On August 12, the first official day of the AGOA Forum, Ambassador Froman spoke to Ministers and other AGOA Forum participants about the United States’ vision for AGOA post-2015:
“We need to lay the foundation for AGOA 2.0, informed by the lessons of the past thirteen years, reflecting the changes in the global trading system, and driven by the ideas of today and tomorrow,” said Ambassador Froman in his remarks. “That process begins today. And it begins here.”
The Forum was hosted this year by Ethiopia in partnership with the United States. On the margins of the Forum, Ambassador Froman discussed a range of bilateral trade and investment issues in meetings with Ethiopian Prime Minister Hailemariam Desalegn, Ethiopian Trade Minister Kebede Chane, and Ethiopian Foreign Minister Tedros Adhanom Ghebreyesus.
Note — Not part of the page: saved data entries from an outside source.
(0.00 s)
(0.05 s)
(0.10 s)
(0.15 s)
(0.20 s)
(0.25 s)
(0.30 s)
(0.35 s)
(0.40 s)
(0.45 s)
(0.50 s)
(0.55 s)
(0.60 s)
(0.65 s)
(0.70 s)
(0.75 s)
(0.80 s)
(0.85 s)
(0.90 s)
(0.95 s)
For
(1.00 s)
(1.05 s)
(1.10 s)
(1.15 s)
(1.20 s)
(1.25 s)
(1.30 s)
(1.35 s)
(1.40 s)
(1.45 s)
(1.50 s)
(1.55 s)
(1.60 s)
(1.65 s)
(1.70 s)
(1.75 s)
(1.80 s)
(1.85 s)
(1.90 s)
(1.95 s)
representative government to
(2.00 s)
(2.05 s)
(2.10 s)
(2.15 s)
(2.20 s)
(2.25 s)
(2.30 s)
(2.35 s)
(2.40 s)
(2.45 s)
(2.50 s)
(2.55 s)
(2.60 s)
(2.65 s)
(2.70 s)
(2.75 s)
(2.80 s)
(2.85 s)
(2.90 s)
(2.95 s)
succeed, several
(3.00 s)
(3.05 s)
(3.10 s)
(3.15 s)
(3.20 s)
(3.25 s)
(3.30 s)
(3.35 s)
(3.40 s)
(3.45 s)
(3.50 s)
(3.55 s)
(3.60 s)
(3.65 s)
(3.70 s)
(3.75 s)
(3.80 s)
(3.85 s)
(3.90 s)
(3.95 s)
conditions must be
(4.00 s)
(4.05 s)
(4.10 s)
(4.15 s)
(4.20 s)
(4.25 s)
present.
He also met with other AGOA ministers and with representatives of the African Development Bank and Africa’s Regional Economic Communities, and engaged with members of the private sector to gain perspectives on AGOA and discuss the importance of increased trade and investment in Africa.
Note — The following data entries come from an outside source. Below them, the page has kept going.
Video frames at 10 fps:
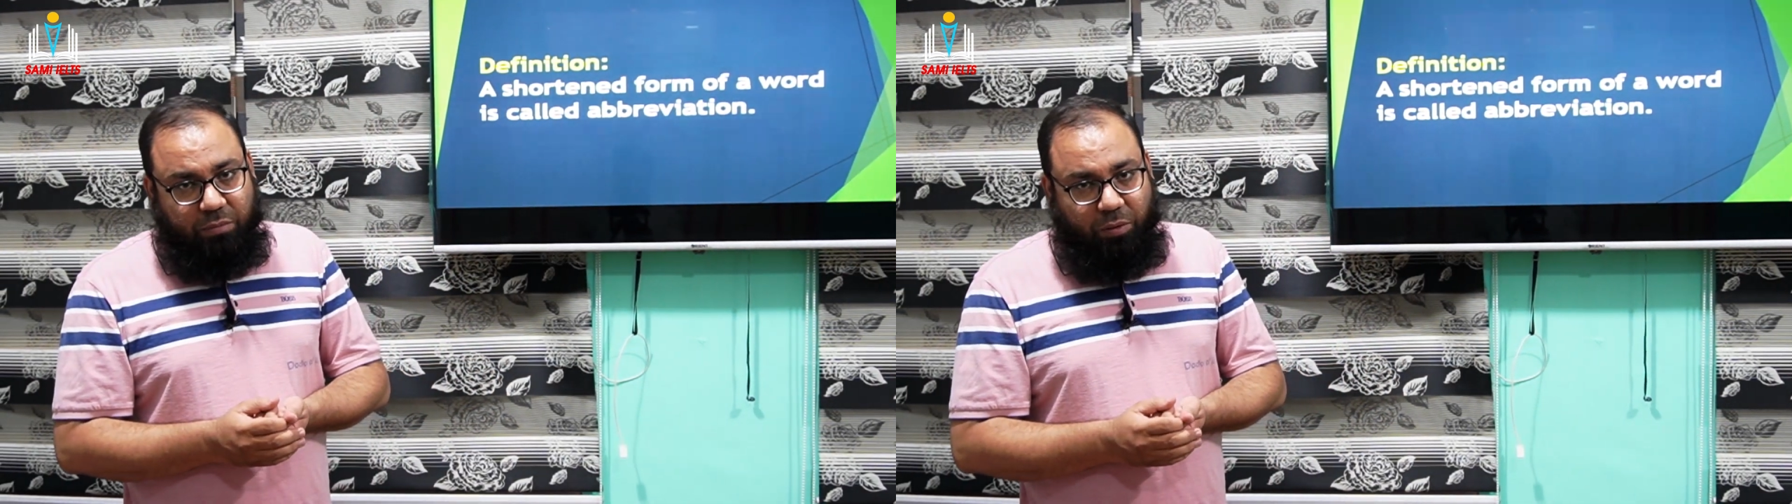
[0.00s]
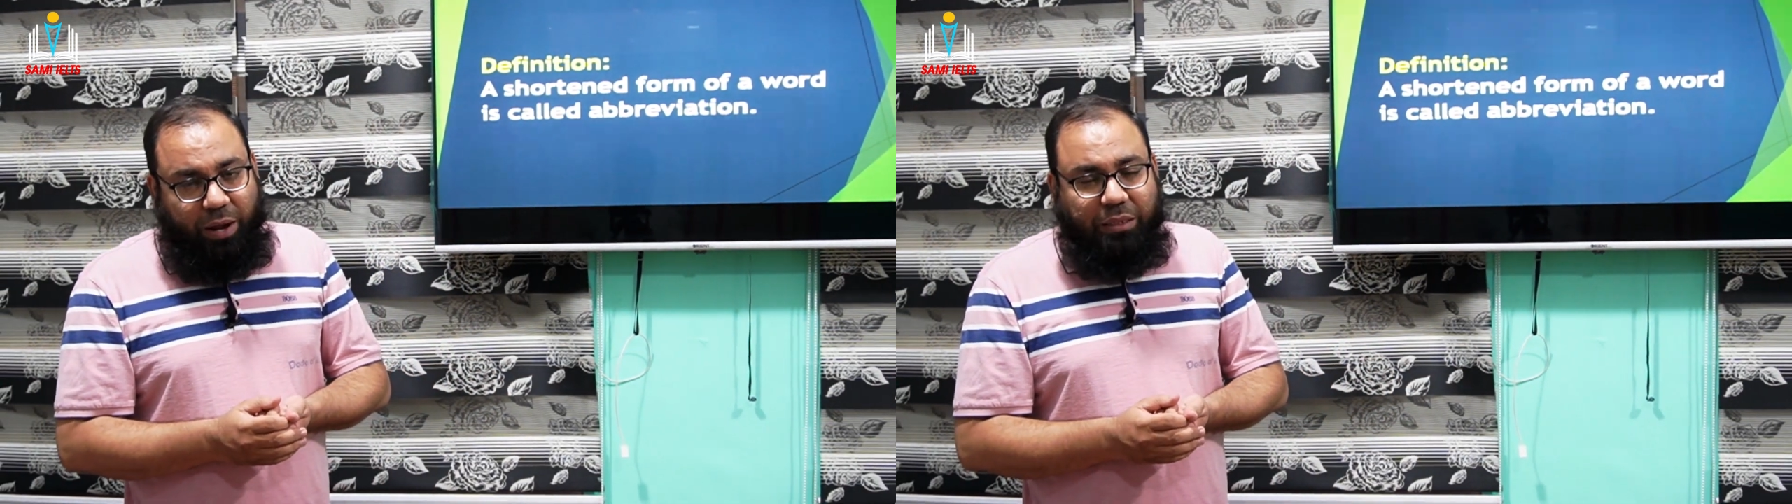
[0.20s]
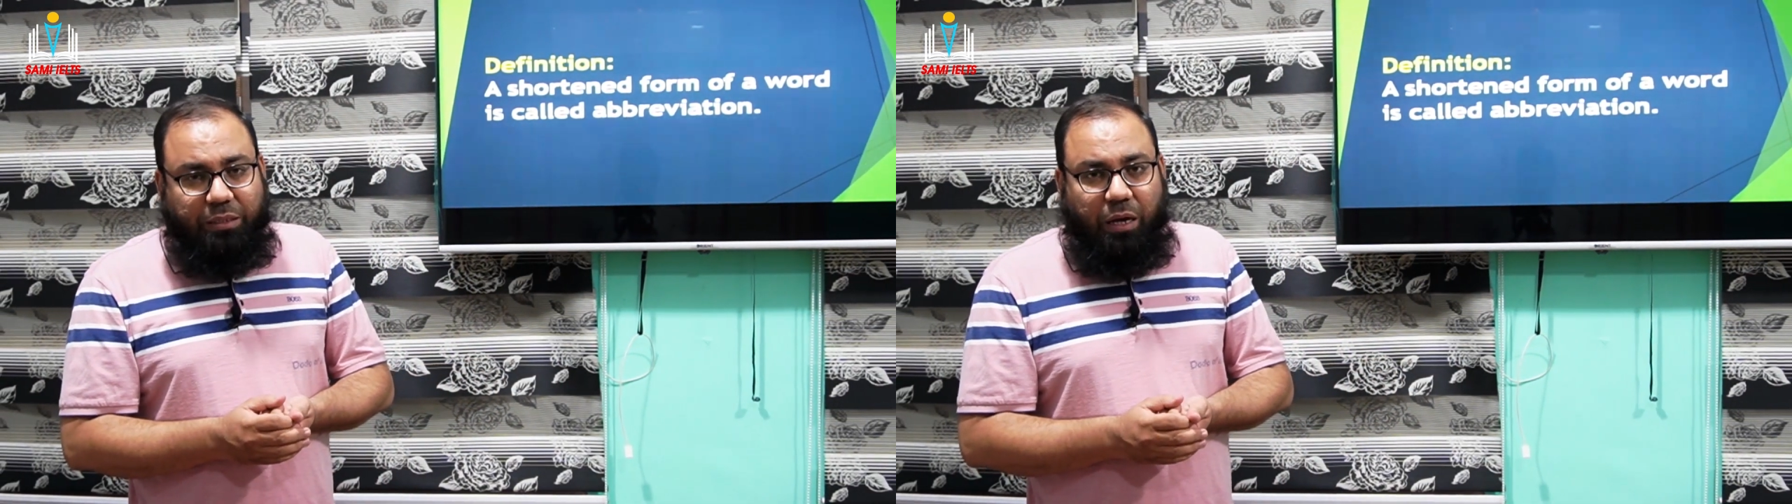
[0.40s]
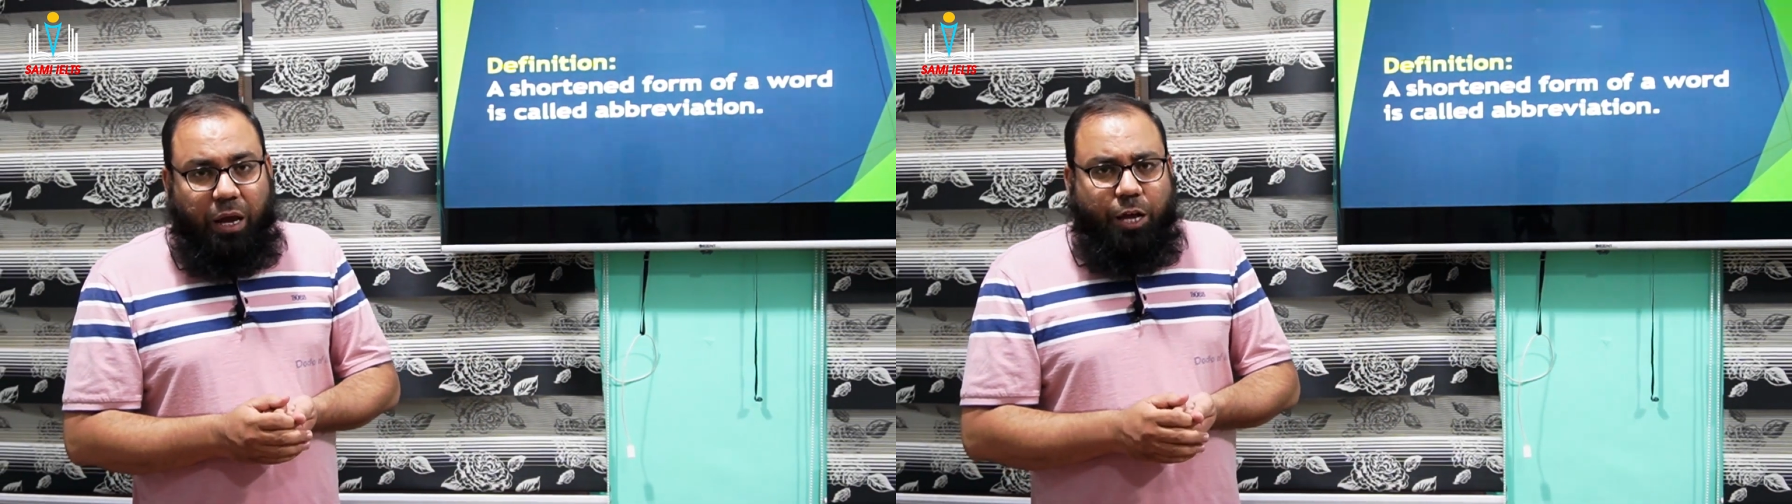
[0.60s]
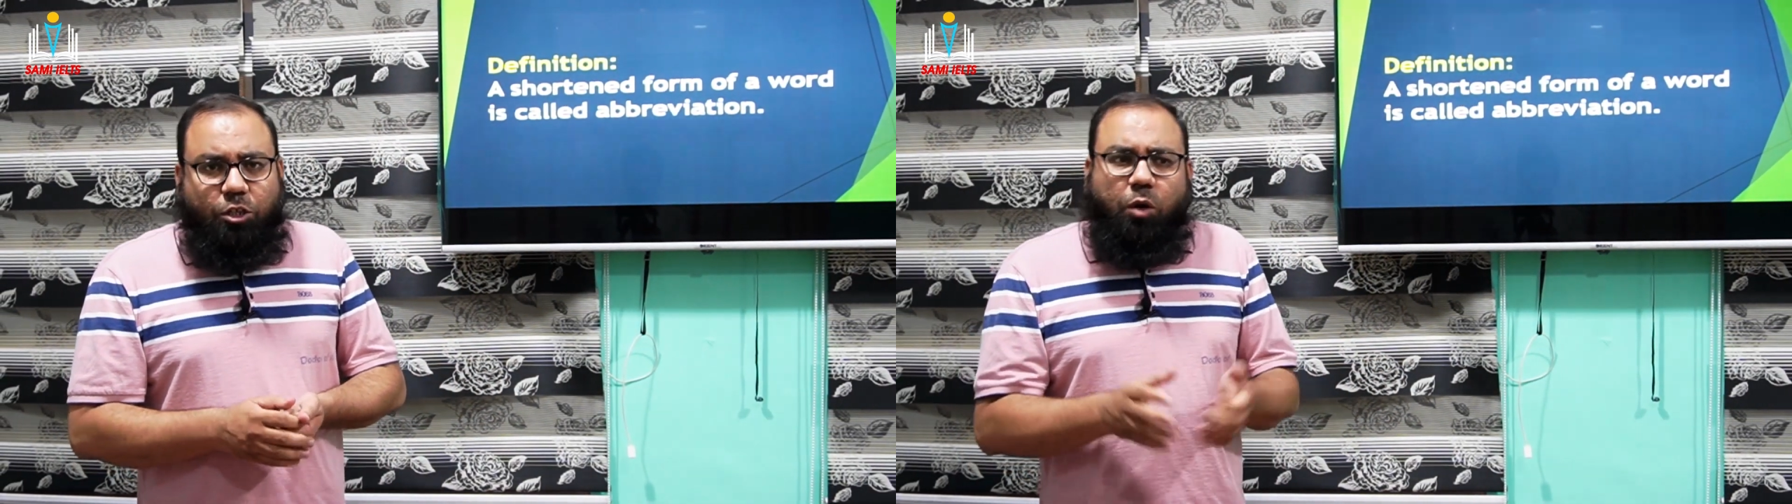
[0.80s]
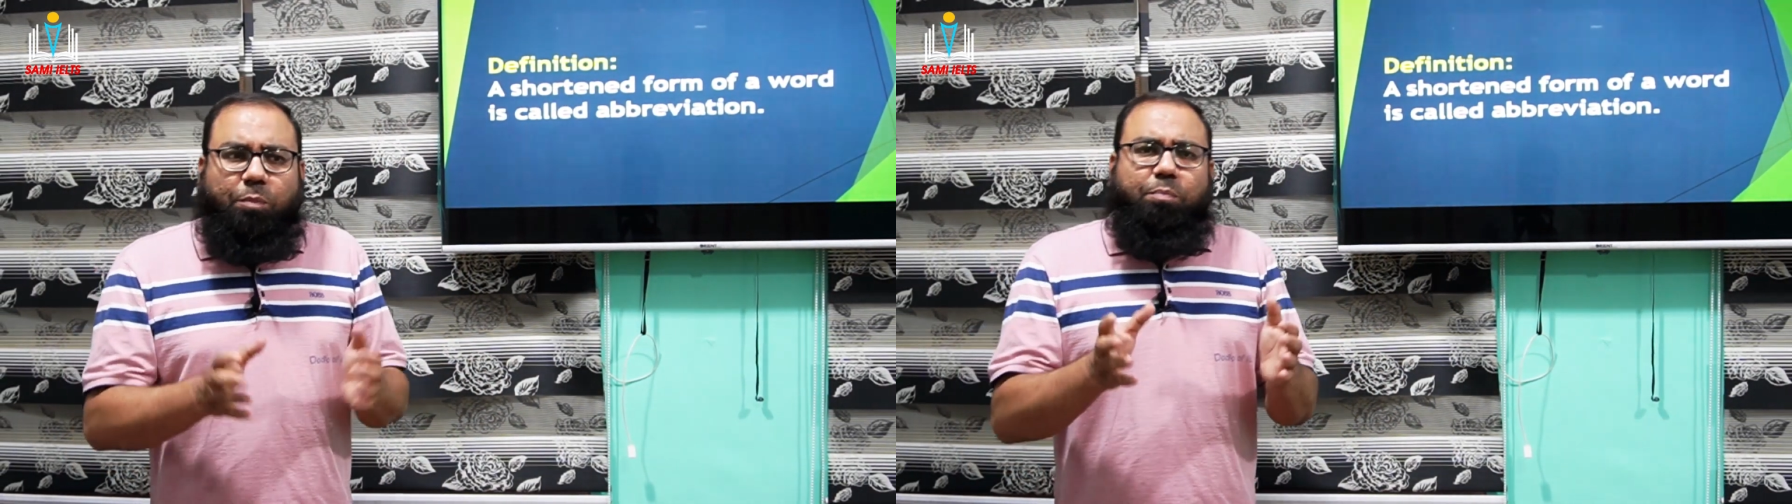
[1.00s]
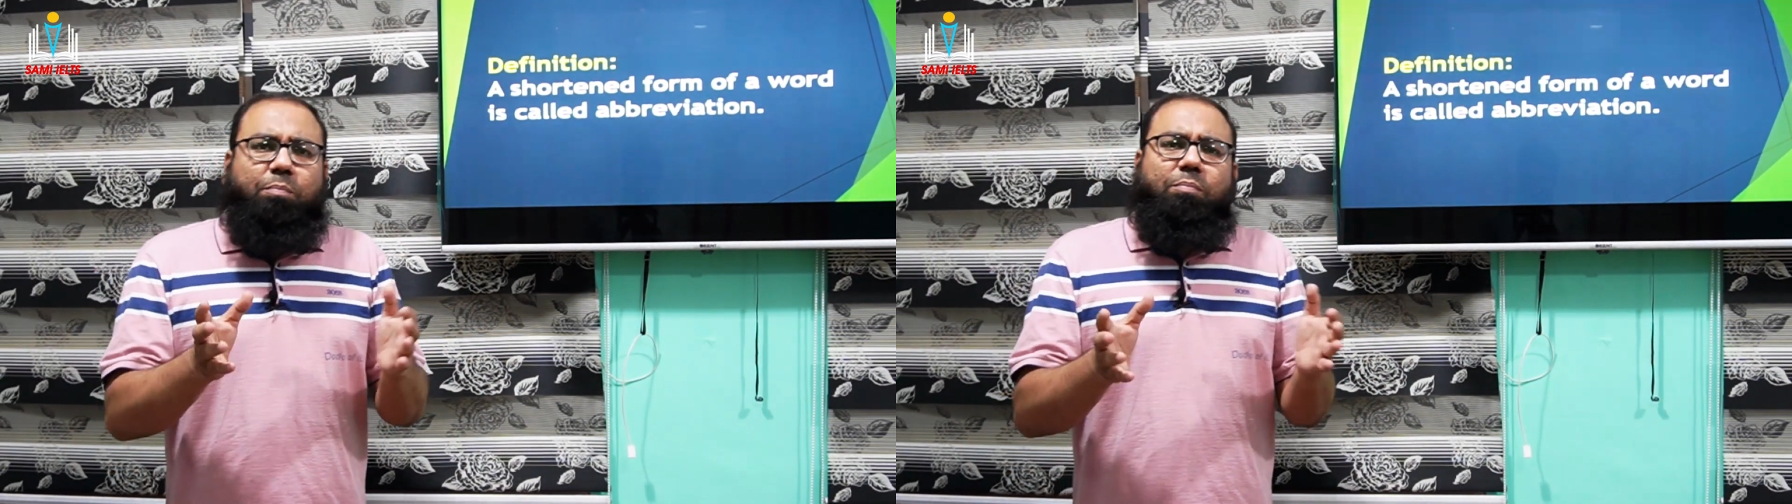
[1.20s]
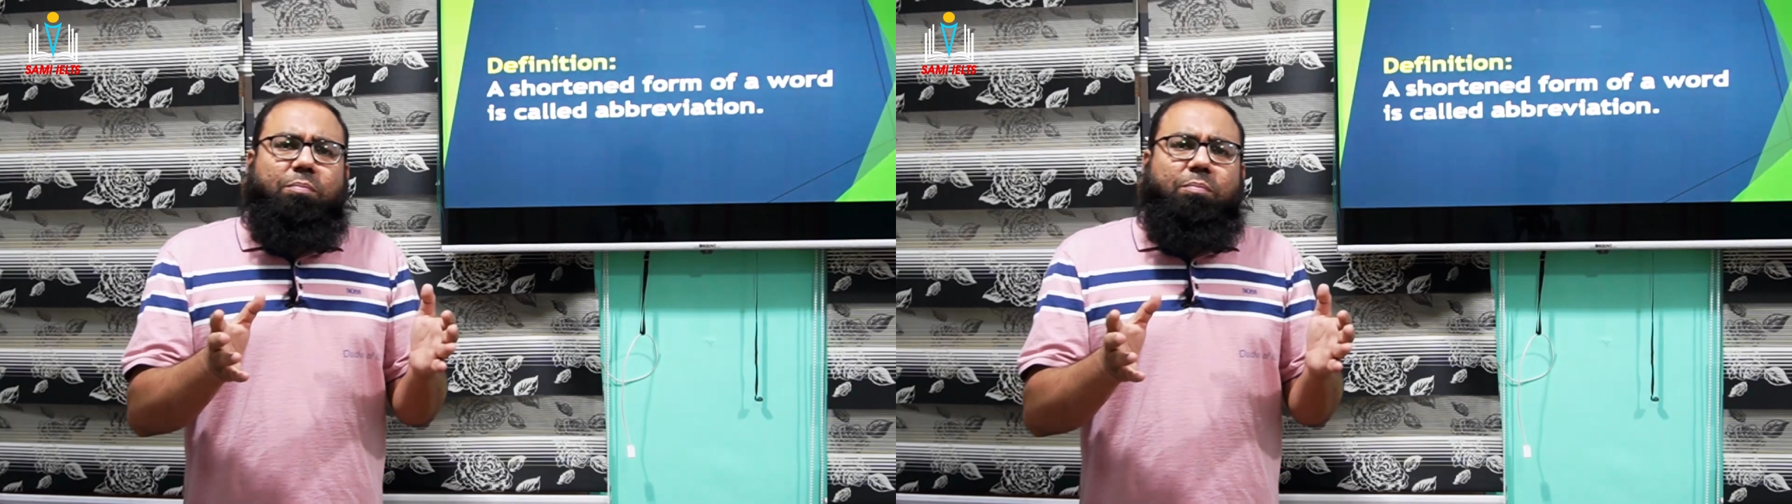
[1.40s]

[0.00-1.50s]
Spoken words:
right? So,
Ambassador Froman last visited Africa with President Obama on June 27-July 2, 2013, where the President announced the launch of Trade Africa – a new partnership between the United States and Africa, with an initial focus on the five-country East African Community (EAC), that will increase regional trade within Africa, and expand trade between Africa, the United States, and other global markets. Upon his arrival in Ethiopia on Sunday, August 11, Ambassador Froman met with Ministers from the East African Community and announced new initiatives including the launch of negotiations toward a Trade Facilitation Agreement.
On August 13, Ambassador Froman highlighted President Obama’s announcement of Power Africa, a new initiative to help Africa leverage its vast resources to meet its energy needs and increase its global competitiveness, with a visit to d’Ventus Technologies, an Ethiopian-American producer of smart meters and wind turbines. Currently, more than two-thirds of the population of sub-Saharan Africa is without reliable access to electricity and more than 85 percent of the rural population lacks access.
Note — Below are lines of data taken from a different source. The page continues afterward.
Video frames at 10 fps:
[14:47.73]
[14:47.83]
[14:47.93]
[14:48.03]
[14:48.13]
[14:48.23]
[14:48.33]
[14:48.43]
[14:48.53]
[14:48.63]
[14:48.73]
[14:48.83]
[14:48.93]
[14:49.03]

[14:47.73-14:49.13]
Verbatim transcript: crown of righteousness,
Ambassador Froman also stopped by Aleta Land Coffee, a coffee warehouse and plant where green coffee is processed and packaged for export to the United States. This coffee will be exported from Ethiopia through the Ethiopia Commodity Exchange (ECX) – the creation of which the United States supported to promote exports from Africa. The U.S. Agency for International Development (USAID) is currently working with the ECX on a “traceability” initiative that will allow coffee to be traced from where it was grown, increasing the value of Ethiopian coffee on the global market.
“Our Africa strategy goes beyond traditional aid and assistance,” said Ambassador Froman. “We’re focused on mobilizing trade and investment.”
In 2012, total two-way trade between the United States and sub-Saharan Africa was valued at $72 billion. Non-oil exports under the African Growth and Opportunity Act (AGOA) have more than doubled since enactment of AGOA in 2001. U.S. goods exports to sub-Saharan Africa are up nearly three-fold since 2002. For more information on U.S. trade with Africa, visit USTR’s website here.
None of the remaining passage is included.